### TASK REQUIREMENTS
Retyping should cover only the lines from the one containing "[3:05.51-3:06.51]" through the final line of the records, with pictures omitted.

Saved data entries:
=====

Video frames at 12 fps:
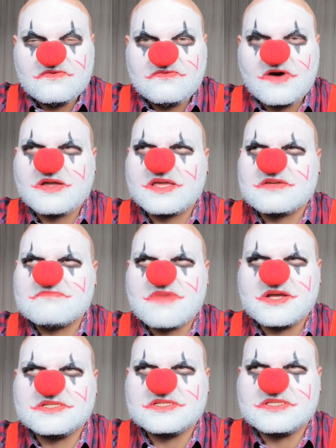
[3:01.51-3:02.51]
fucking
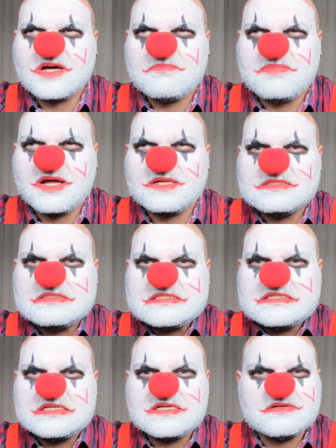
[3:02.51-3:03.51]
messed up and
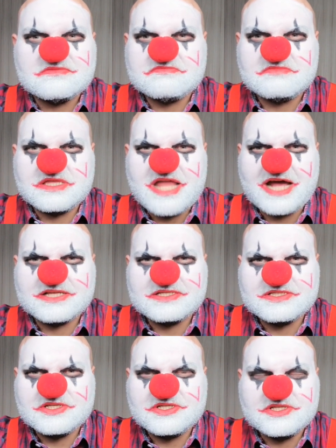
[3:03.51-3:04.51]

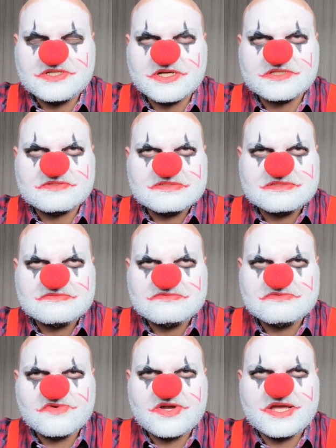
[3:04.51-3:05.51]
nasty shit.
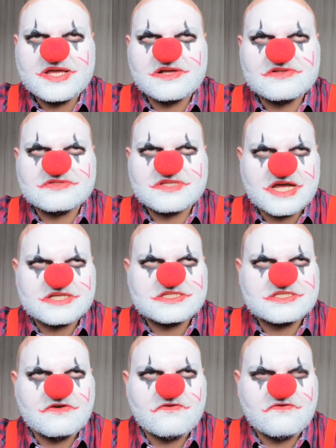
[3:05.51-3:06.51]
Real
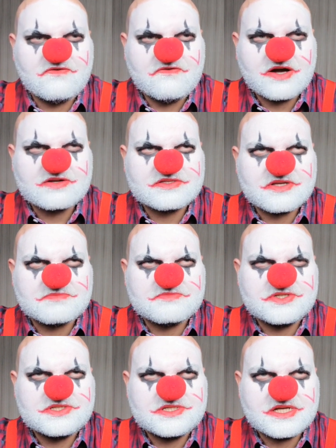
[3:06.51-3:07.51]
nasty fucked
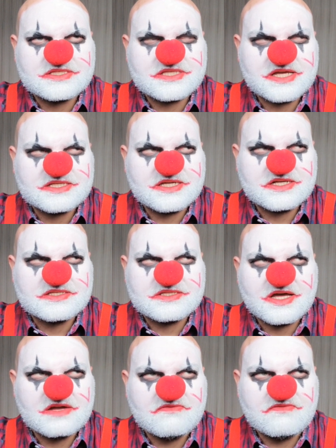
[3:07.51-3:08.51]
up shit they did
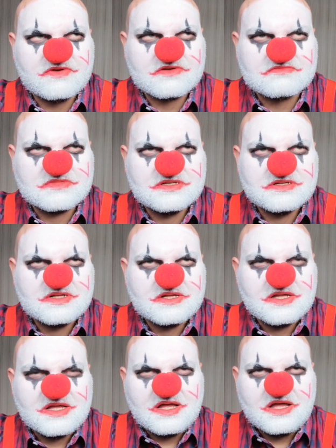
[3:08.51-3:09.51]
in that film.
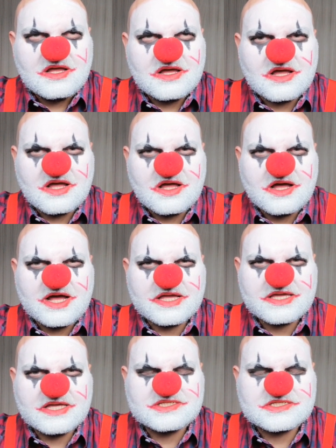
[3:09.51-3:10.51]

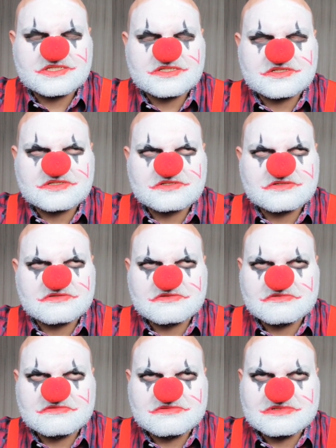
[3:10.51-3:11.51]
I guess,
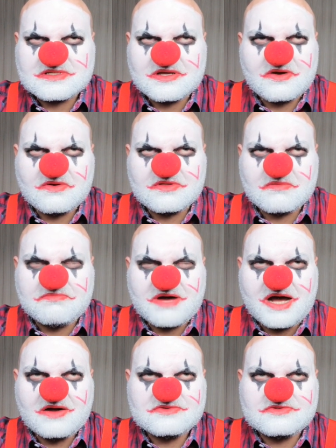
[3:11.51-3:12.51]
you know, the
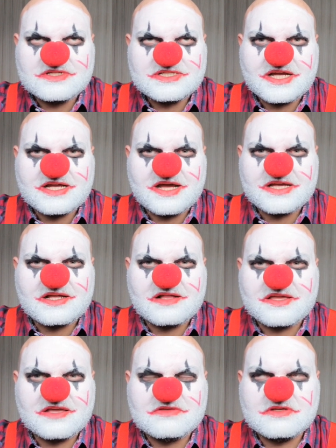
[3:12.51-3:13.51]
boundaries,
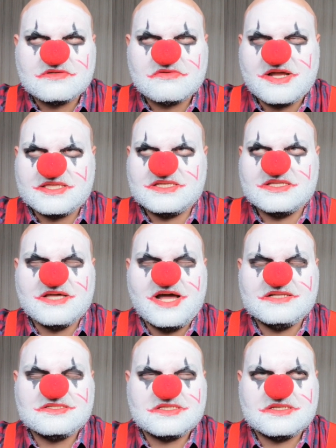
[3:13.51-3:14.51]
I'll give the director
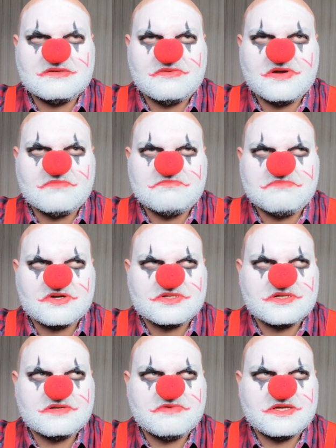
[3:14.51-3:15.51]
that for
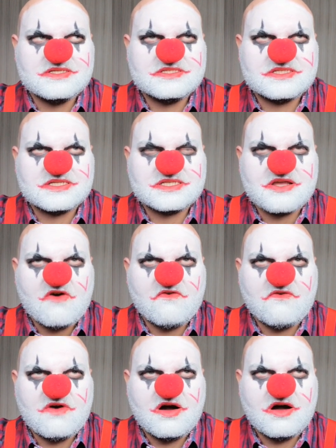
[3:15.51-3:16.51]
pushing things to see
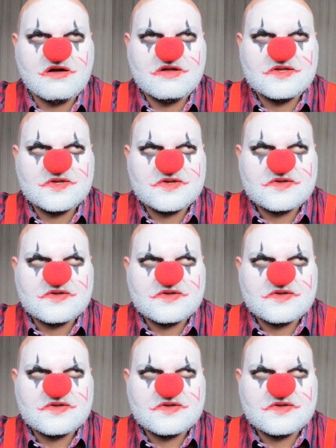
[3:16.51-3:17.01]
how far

=====

### ANSWER BOX
[3:05.51-3:06.51]
Real
[3:06.51-3:07.51]
nasty fucked
[3:07.51-3:08.51]
up shit they did
[3:08.51-3:09.51]
in that film.
[3:09.51-3:10.51]

[3:10.51-3:11.51]
I guess,
[3:11.51-3:12.51]
you know, the
[3:12.51-3:13.51]
boundaries,
[3:13.51-3:14.51]
I'll give the director
[3:14.51-3:15.51]
that for
[3:15.51-3:16.51]
pushing things to see
[3:16.51-3:17.01]
how far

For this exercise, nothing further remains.